The other problem? The new calendar would shuffle around the order of the months with 30 and 31 days. February would get 30 days, for example, and so would January. So if your birthday is on January 31… well, that day just wouldn't exist anymore.
Henry tried to promote his calendar reform idea a few years back, but while news outlets were happy to report on it, the idea went nowhere.
This time, Henry has the backing of prominent Johns Hopkins economics professor Steve Hanke.
Hanke has helped establish new currency regimes in seven countries, so surely he can convince the world to make this change. He's framing the permanent calendar as a cost-saver for the business and financial world.
The Henry-Hanke Calendar, as it would be called, would mean businesses, schools and governments wouldn't have to re-draw their schedules most years (except for that troublesome extra-week year). It would be a whole lot simpler to figure out monthly interest on mortgages and bonds. Financial quarters would be the same (most of the time).

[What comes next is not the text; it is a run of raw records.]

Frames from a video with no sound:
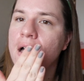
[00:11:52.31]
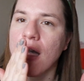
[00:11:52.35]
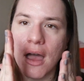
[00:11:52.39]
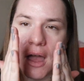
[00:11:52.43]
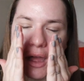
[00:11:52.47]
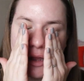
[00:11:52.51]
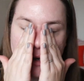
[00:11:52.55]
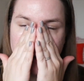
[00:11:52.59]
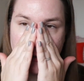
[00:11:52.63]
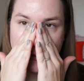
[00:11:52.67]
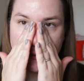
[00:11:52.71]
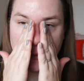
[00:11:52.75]

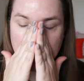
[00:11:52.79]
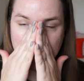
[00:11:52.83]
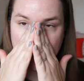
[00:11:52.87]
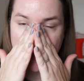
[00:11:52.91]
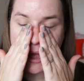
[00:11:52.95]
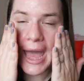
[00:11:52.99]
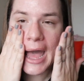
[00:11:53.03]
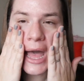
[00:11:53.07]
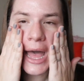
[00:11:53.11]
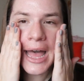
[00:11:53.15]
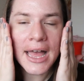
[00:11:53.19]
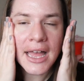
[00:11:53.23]
I just
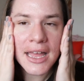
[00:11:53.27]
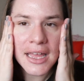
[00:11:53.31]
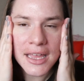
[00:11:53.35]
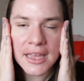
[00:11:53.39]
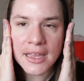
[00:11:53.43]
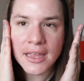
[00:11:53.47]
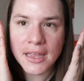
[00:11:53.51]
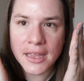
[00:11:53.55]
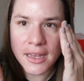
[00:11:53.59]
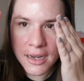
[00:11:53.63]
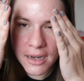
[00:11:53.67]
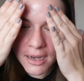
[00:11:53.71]
pat
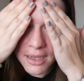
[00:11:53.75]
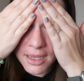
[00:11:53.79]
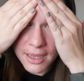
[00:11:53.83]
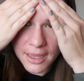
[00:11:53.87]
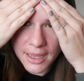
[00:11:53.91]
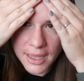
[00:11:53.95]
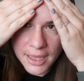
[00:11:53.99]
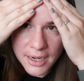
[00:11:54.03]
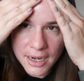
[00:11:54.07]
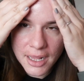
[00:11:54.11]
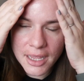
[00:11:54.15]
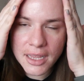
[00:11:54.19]
in.
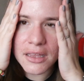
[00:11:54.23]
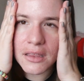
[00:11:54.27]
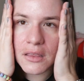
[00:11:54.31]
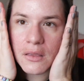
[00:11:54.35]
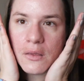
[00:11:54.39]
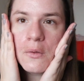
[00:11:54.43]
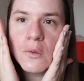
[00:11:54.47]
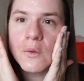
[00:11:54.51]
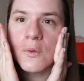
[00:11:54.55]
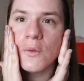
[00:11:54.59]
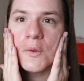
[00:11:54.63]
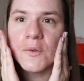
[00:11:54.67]
And I
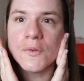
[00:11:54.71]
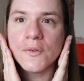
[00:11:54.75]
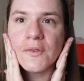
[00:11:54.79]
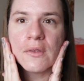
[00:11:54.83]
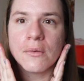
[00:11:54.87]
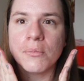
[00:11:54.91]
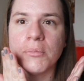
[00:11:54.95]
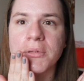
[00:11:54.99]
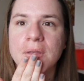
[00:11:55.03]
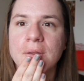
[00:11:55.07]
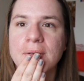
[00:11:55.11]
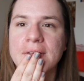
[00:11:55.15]
use
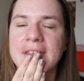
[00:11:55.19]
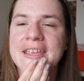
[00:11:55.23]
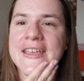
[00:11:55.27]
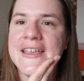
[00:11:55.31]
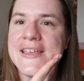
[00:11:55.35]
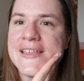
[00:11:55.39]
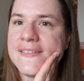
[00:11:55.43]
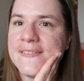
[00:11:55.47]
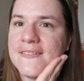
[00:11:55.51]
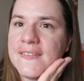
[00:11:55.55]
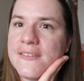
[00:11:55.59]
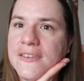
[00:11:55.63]
the Blue
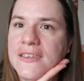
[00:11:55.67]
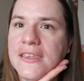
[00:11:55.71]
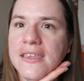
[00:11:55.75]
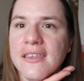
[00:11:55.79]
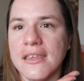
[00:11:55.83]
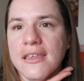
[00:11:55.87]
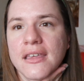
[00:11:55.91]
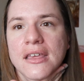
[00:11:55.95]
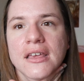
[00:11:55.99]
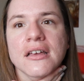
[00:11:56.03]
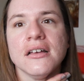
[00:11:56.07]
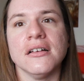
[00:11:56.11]

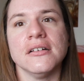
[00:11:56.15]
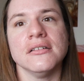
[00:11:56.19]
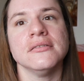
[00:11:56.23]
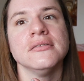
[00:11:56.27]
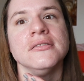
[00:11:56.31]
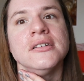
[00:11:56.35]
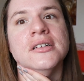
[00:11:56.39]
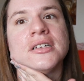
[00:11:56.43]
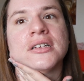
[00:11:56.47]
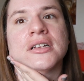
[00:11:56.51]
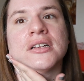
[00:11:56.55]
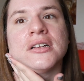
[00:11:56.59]
Tansy
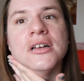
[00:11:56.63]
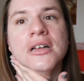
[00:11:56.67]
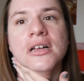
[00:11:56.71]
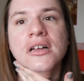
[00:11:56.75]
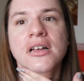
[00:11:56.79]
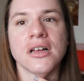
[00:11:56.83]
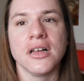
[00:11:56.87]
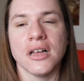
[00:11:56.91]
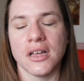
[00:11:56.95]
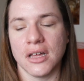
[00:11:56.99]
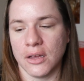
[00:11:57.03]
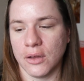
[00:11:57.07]

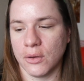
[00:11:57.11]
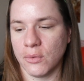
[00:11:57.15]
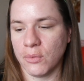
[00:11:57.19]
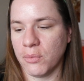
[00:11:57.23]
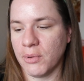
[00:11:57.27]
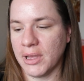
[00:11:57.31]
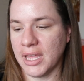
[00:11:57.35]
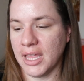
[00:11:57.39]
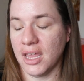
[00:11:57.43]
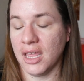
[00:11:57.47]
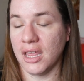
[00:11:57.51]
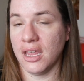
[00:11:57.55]

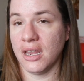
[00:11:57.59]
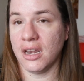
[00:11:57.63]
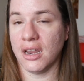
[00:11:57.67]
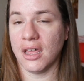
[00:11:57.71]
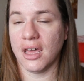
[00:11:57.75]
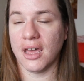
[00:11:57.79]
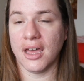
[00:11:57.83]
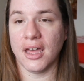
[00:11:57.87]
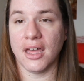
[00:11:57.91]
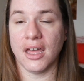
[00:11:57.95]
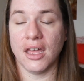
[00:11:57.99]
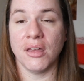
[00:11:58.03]
when
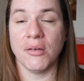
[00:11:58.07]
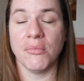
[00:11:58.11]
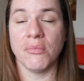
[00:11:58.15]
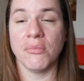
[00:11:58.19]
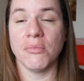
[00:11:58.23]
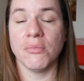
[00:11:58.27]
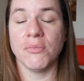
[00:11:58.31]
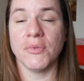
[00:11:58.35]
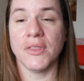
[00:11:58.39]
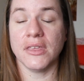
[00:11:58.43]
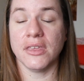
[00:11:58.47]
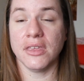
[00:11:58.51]

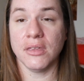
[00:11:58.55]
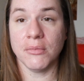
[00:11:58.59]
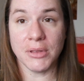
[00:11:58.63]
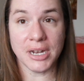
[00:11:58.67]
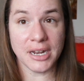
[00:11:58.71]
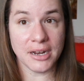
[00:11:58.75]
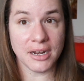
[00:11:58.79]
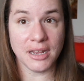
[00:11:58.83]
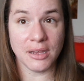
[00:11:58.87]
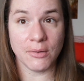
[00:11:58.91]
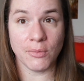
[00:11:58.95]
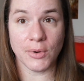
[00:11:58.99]
the
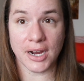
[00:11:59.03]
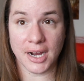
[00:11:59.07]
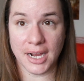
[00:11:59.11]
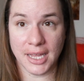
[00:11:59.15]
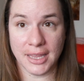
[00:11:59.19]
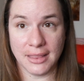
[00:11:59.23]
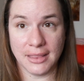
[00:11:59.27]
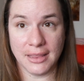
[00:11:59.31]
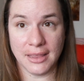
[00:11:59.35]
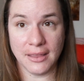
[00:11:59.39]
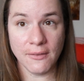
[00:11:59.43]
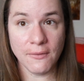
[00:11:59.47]
humidity where I
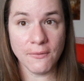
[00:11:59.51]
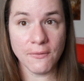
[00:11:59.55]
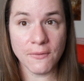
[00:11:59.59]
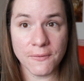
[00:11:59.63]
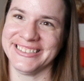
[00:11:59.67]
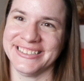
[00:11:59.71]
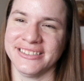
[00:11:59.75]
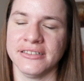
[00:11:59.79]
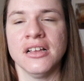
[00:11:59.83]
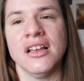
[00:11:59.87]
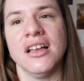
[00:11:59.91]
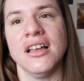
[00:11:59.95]
live.
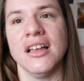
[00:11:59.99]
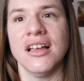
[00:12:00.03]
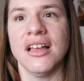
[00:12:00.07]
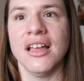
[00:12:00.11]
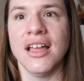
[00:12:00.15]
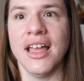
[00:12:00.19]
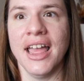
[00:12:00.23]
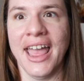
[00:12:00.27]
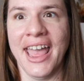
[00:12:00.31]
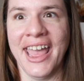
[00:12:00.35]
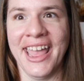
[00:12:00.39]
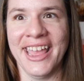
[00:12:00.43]

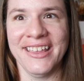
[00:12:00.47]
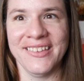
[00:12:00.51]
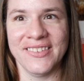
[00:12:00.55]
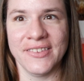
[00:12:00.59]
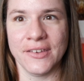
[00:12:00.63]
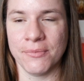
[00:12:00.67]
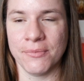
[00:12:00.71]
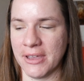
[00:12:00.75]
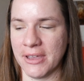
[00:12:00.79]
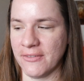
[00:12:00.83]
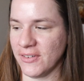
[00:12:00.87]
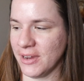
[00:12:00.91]
Hey, so
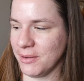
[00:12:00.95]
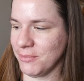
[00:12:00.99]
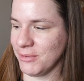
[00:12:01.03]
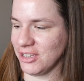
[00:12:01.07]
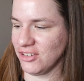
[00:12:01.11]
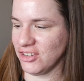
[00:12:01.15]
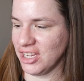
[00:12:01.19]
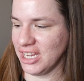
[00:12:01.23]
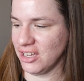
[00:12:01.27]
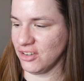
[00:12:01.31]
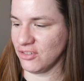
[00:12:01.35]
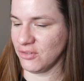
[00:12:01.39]
framing
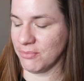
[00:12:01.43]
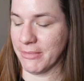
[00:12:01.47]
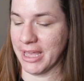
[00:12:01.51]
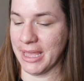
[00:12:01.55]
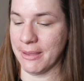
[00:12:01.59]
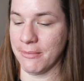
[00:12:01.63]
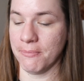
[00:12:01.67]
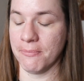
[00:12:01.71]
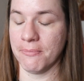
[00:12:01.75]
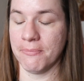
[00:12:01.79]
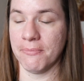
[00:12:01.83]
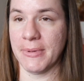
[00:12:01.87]
changed,
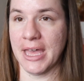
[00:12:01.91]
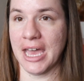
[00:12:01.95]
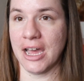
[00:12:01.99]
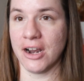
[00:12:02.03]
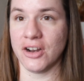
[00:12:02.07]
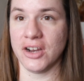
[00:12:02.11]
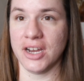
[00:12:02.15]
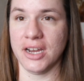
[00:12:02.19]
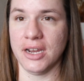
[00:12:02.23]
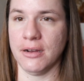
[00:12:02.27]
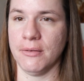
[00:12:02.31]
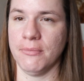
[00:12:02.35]
my
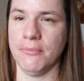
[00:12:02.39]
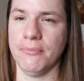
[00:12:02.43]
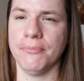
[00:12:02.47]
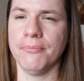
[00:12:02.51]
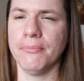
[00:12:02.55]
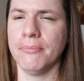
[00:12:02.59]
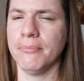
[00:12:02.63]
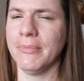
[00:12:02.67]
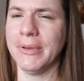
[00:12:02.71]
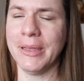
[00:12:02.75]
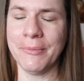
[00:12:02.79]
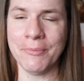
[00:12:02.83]
battery or
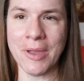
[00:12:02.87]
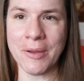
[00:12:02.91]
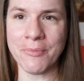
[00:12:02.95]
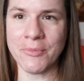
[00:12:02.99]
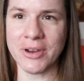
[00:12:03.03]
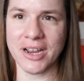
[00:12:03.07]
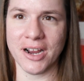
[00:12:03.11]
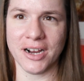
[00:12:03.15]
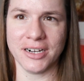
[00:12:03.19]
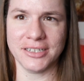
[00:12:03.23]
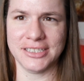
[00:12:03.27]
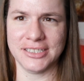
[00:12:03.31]
my memory
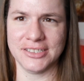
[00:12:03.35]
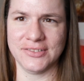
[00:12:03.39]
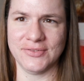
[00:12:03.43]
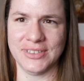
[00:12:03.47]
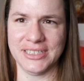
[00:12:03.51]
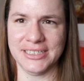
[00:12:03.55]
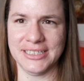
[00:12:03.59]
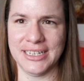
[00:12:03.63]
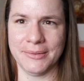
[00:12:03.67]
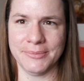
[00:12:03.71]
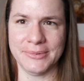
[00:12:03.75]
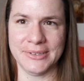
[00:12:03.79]
card just
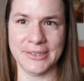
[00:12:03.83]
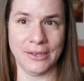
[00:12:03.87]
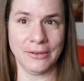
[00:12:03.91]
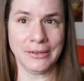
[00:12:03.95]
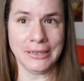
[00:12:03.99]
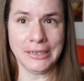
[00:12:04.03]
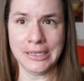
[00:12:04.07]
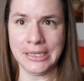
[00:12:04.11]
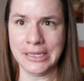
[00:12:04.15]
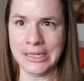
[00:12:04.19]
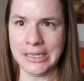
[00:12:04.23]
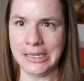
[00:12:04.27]
filled up. So
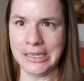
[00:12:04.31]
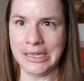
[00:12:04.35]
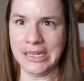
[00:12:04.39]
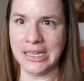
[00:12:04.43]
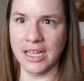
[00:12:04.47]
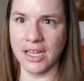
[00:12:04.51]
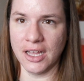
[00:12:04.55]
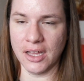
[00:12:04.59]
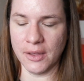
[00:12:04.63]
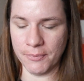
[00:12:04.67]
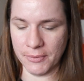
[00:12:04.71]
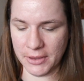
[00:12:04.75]

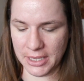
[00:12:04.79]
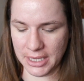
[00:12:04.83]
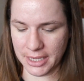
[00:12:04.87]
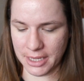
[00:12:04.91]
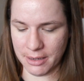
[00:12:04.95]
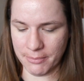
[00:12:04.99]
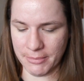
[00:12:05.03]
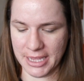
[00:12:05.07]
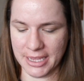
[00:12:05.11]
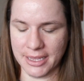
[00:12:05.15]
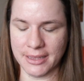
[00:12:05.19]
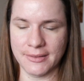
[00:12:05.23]
hopefully I got
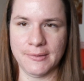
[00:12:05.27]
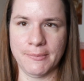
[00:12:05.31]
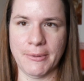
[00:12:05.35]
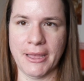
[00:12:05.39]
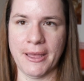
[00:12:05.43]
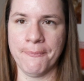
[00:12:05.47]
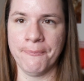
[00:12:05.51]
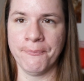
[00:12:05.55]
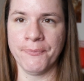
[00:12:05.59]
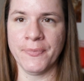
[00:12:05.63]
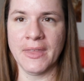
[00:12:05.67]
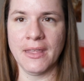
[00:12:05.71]
it back in
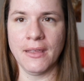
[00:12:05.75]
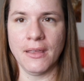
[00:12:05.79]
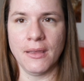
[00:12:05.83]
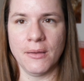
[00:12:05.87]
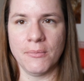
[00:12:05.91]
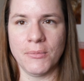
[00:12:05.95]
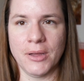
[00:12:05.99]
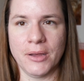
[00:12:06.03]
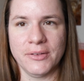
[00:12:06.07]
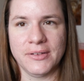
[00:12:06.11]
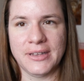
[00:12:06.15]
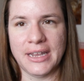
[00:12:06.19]
spot.
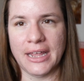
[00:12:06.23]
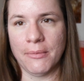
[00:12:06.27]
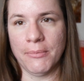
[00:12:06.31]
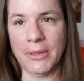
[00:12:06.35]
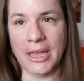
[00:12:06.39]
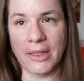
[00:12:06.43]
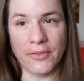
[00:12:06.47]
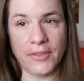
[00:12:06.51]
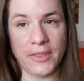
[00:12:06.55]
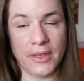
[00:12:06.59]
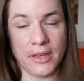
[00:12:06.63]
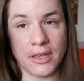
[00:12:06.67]
But I was talking
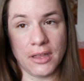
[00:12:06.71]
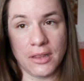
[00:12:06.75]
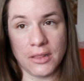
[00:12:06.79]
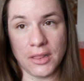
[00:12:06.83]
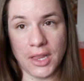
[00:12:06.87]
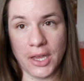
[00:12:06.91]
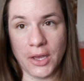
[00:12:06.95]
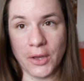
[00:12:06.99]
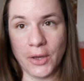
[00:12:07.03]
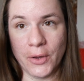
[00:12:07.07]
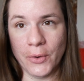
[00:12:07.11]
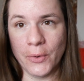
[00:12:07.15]
about the
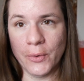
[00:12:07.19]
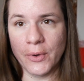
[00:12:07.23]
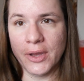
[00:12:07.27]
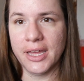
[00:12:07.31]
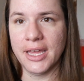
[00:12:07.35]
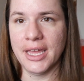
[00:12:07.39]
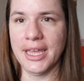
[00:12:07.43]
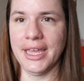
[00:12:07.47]
Glow.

Even drafting game schedules for sports leagues would be a breeze.
Really, the only ones who wouldn't benefit would be shirtless firemen who sell fundraising calendars.
Henry and Hanke's idea has been met with a lot of enthusiasm by some, says Henry – but by a lot of anger by many others.
"The biggest objection people typically have is they absolutely detest the idea that their birthday could be on a Tuesday or some other day in the middle of the week. A lot really hate that. And I tell them, ‘Fine, celebrate it on some different date. Who cares?'" he says.
The same would go for those phantom Jan. 31 birthdays; it's just a matter of adjustment, he insists.
Not content with just changing the world's calendar system, Henry would also like to get rid of all time zones and have the world adopt Universal Time instead. Air traffic controllers already use it, he notes, and in a global economy, having one time would make a lot of things easier.
Of course, it would mean that most of the world would have to switch their ideas of what 7 a.m. feels like. In Greenwich, England, for example, it might mean sunrise, but here in North America, it would mean the middle of the night.
But Henry insists it would make things a whole lot simpler and we'd all quickly get used to the change, just as Canadians got used to the switch to metric measurements. Besides, he says, time is a human construction anyway.
"The time IS exactly the same all around the world. In Australia, right now, it's now, believe it or not. It's not three hours from now. So the clock should be the same. It's just crazy that it's not," he says.
Henry admits the clock reform idea appears to be a lot harder sell than the calendar reform idea.
"But they really should change both together because it's all time," he says.
He admits that calendar reform "is a hopeless task." He knows it would take a lot of political will to get the entire world to switch its method of timekeeping.
"I'd like to see it happen, and while I'm prepared to put some work into it, I'm really a scientist; I'm not a politician. Hanke is the economist and I'm hoping he'll go the extra mile," Henry says.
"If it's really going to happen, someone has to trek to the United Nations and slog through it all. I'm hoping my partner, Prof. Hanke, is up for it," he says.
"He knows people in high places and maybe he can sell this thing."